The tool employs a sophisticated "Global Surgical" approach to ensure no Chinese fragment is overlooked, regardless of its depth in JSON, HTML, or complex Markdown.

### 1. Surgical Block Extraction
Instead of line-by-line translation, the script identifies every continuous block of CJK characters (including ideographic symbols and punctuation) across the entire document. This ensures that contextually related characters are translated together for better accuracy.

### 2. Structural Protection
Markdown and metadata structures are tokenized using unique, collision-resistant placeholders (`___MY_PROTECT_PH_{idx}___`).
- **YAML/TOML**: Frontmatter is protected globally.
- **Code Fences**: Backticks and language identifiers are protected; Chinese content *inside* comments or strings remains translatable.
- **Links & HTML**: URLs and tag names are guarded, while display text is surgically translated.

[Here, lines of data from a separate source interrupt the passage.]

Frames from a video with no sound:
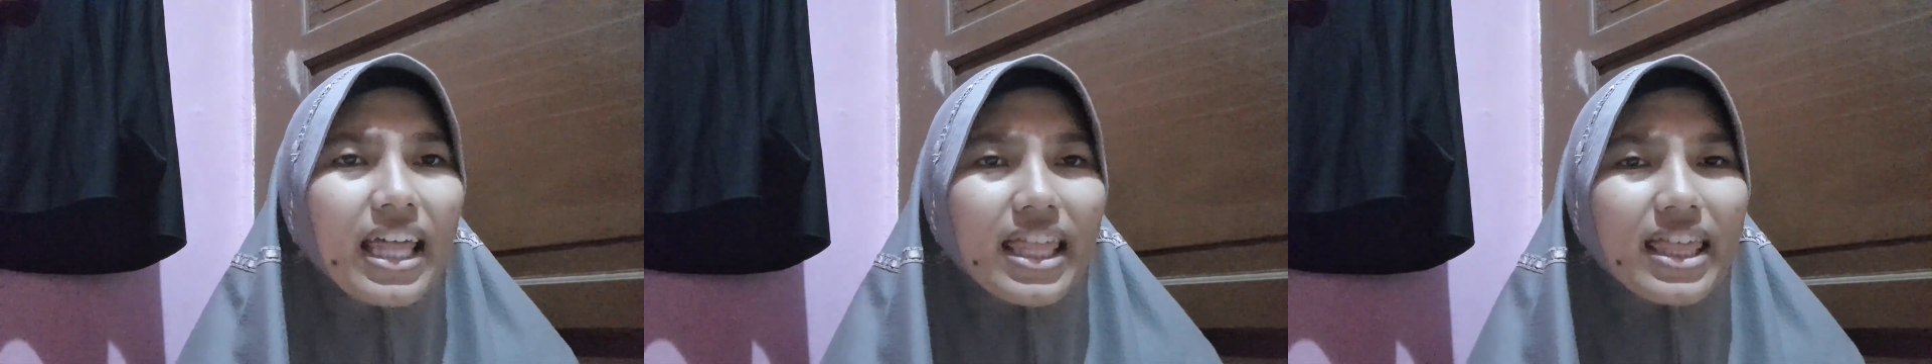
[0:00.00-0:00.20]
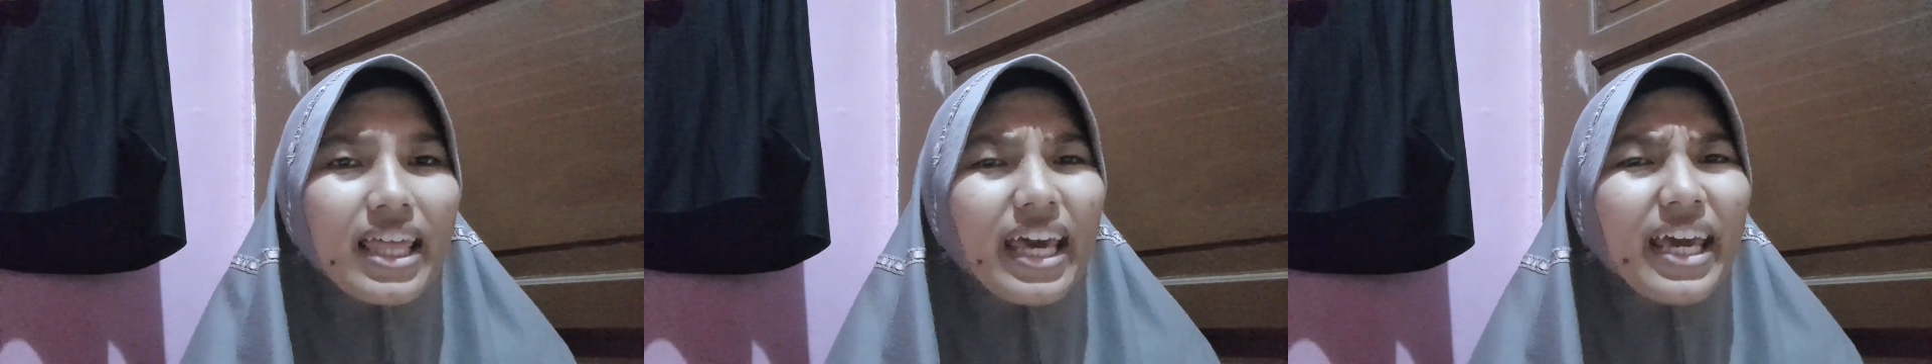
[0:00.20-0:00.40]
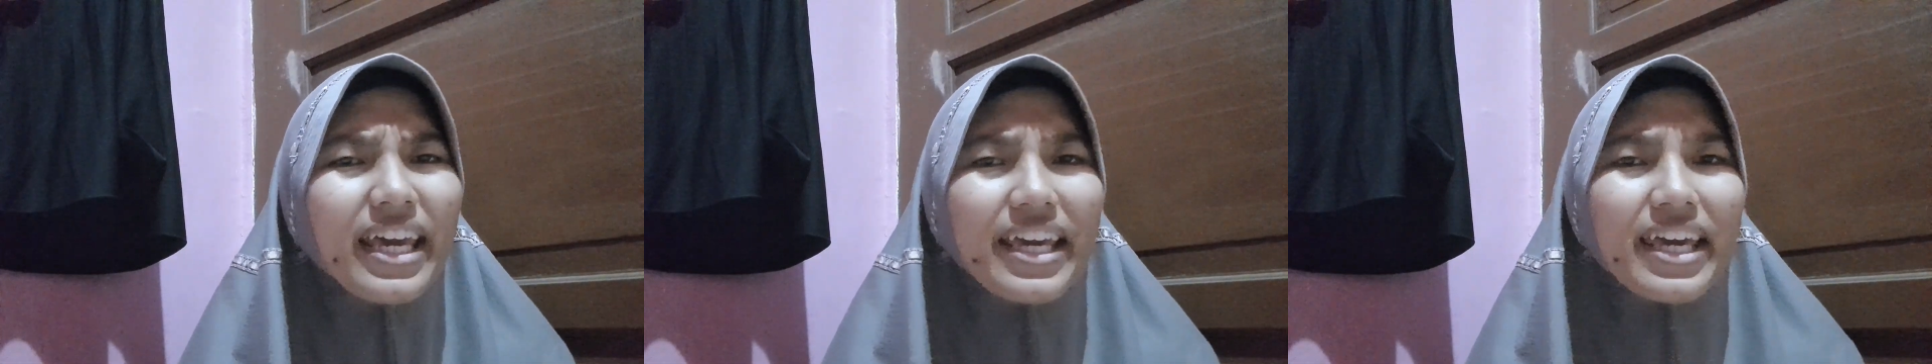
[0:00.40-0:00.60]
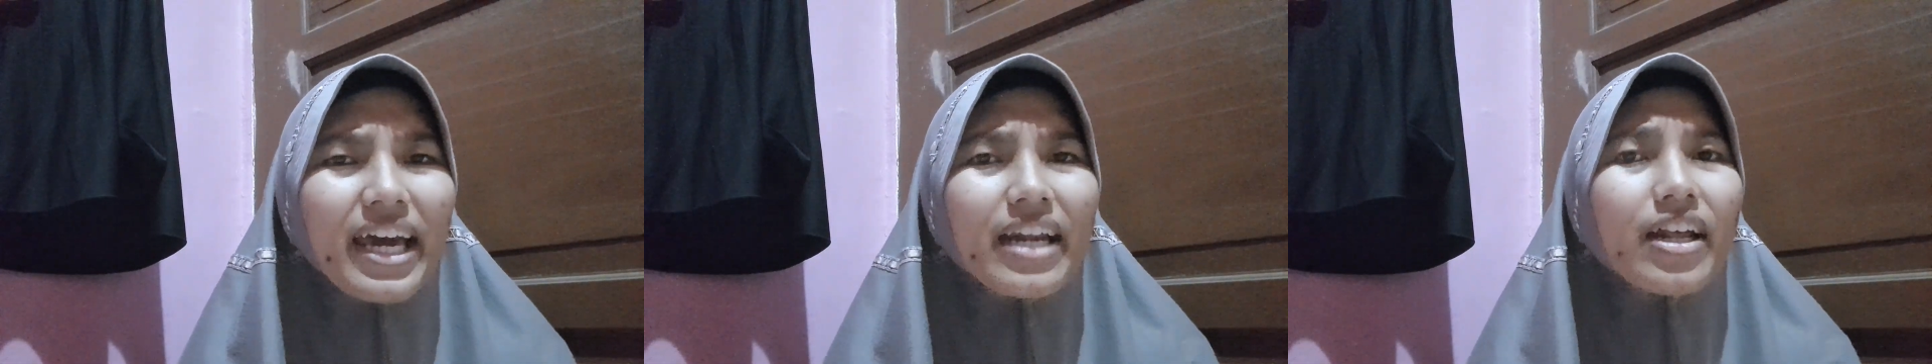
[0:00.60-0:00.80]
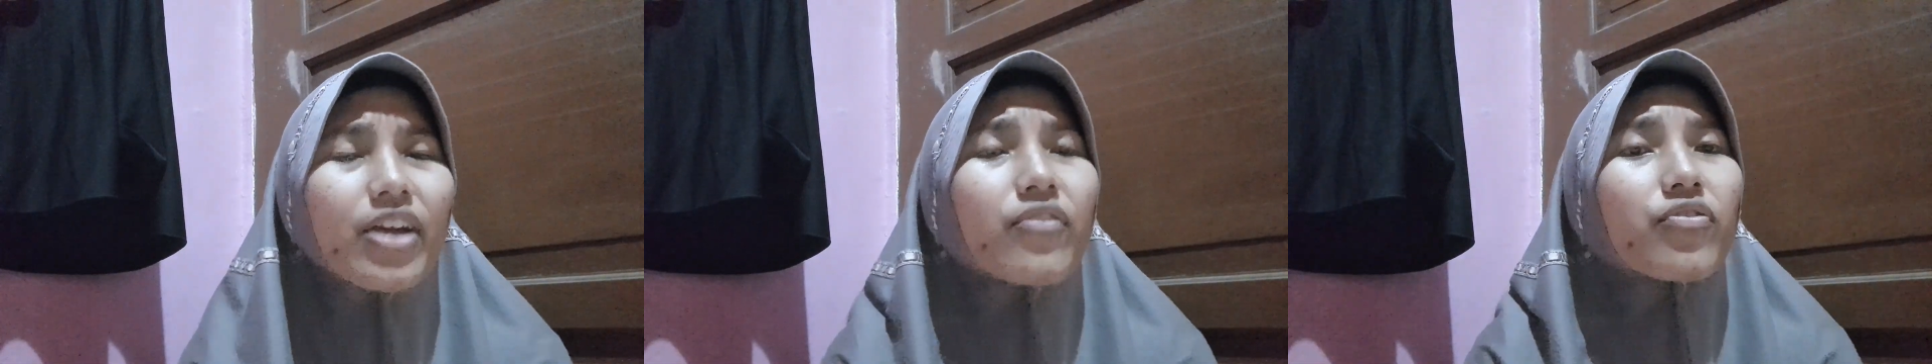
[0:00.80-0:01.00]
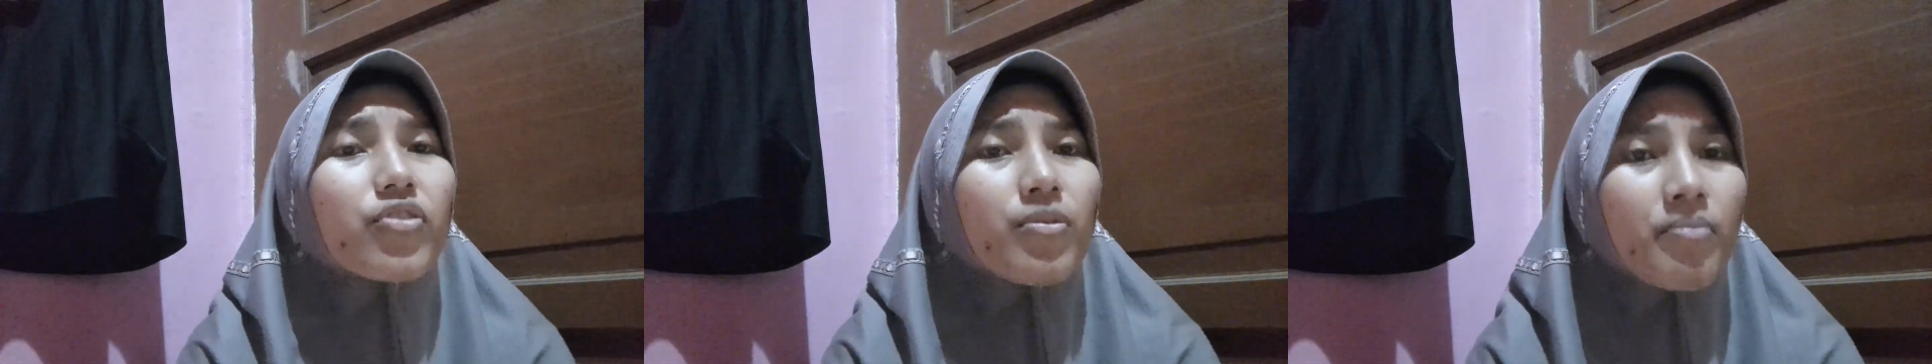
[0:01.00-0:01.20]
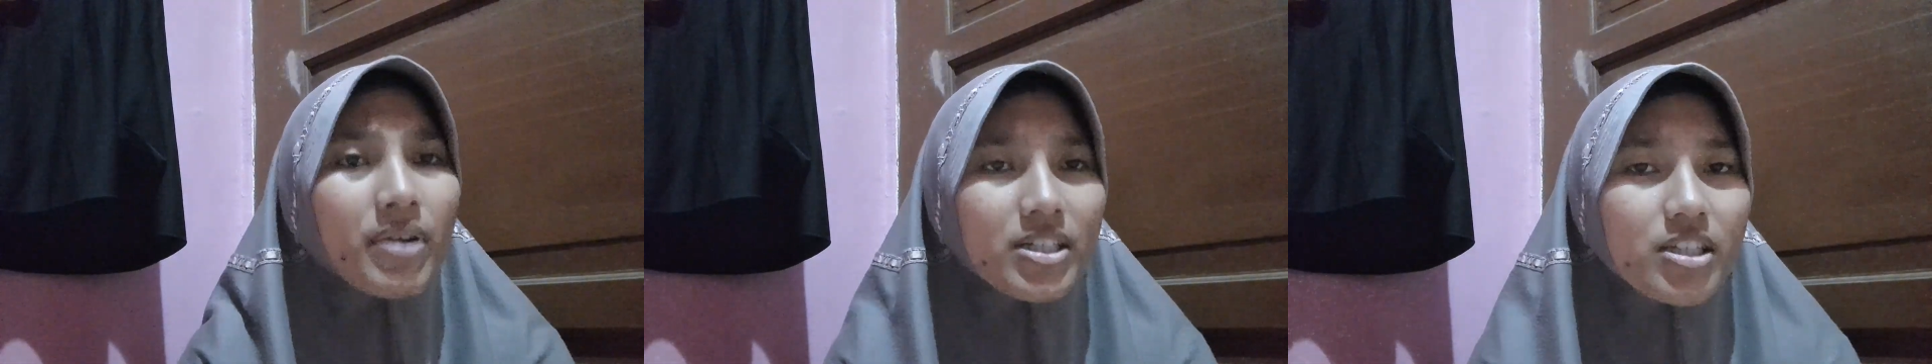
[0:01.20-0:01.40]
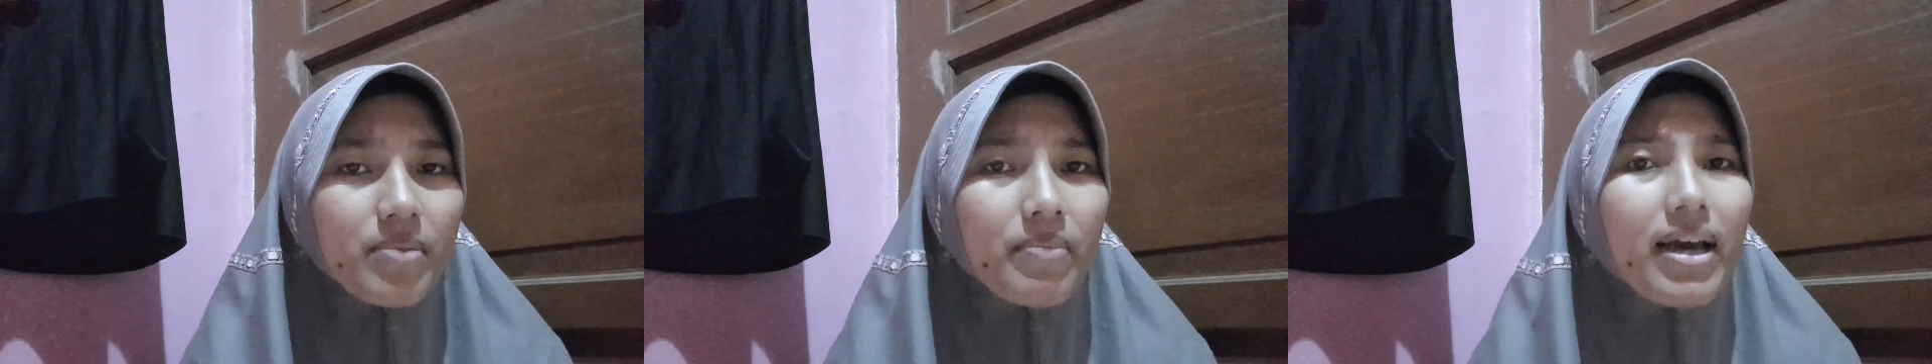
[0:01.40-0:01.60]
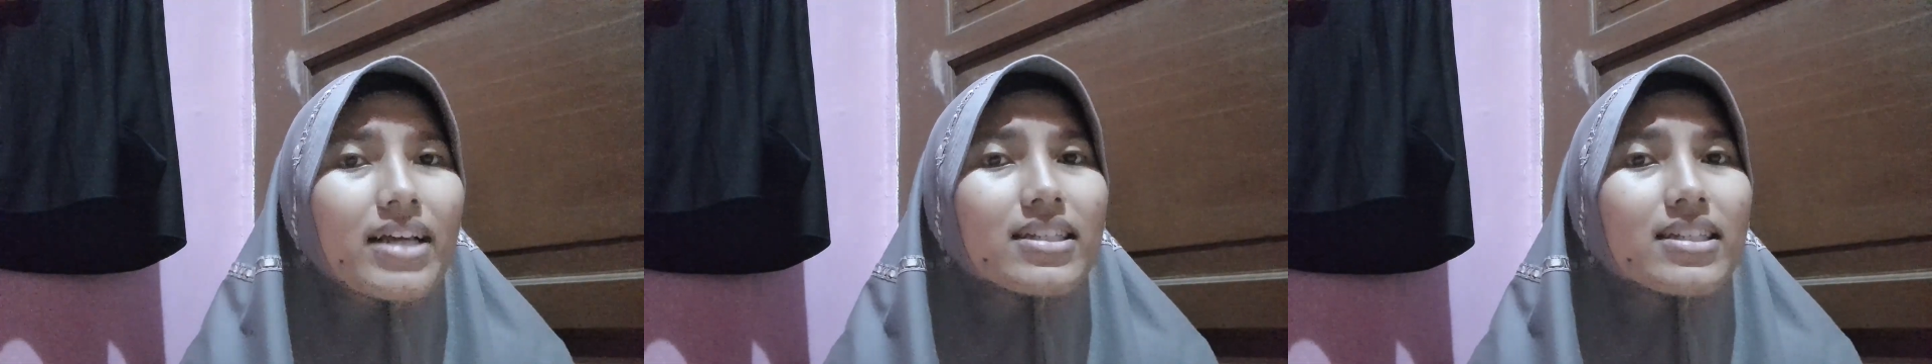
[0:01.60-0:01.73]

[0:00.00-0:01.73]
they gather information by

### 3. Verification & Restoration
- **Longest-First Replacement**: Translated segments are restored starting from the longest strings to prevent partial match overwrites.
- **Fuzzy Restoration**: The restoration logic is space-lenient and case-insensitive to handle cases where online translation engines mangle the placeholder tokens.

---

## Markdown Preservation

The following elements are meticulously protected:

| Element | Example | Protection Method |
|---|---|---|
| Front Matter | `---\ntitle: ...\n---` | Full Tokenization |
| Fenced Code | ` ```python ... ``` ` | Boundary Tokenization |
| Inline Code | `` `code` `` | Full Tokenization |
| Links / Images | `[text](url)` | URL Tokenization |
| HTML Tags | `<div class="...">` | Tag Tokenization |
| Symbols | `&copy;`, `&#x...;` | Entity Tokenization |

---

## Microsoft Translator Setup

1. Go to [Azure Cognitive Services](https://portal.azure.com/)
2. Create a Translator resource (Free tier: 2M chars/month)
3. Copy your API key and region
4. Add them to `~/.chinese_file_translator/config.json`:

```json
{
  "microsoft_api_key": "abc123...",
  "microsoft_region": "eastus"
}
```

Then run:

```bash
python chinese_file_translator.py input.txt --backend microsoft
```

---

## Files Generated

| Path | Description |
|---|---|
| `~/.chinese_file_translator/config.json` | Persistent settings |
| `~/.chinese_file_translator/history.json` | Session history log |
| `~/.chinese_file_translator/app.log` | Application log file |
| `~/.chinese_file_translator/models/` | Offline model cache (if used) |

---

## Author

**algorembrant**

---

## License

MIT License. See [LICENSE](LICENSE) for details.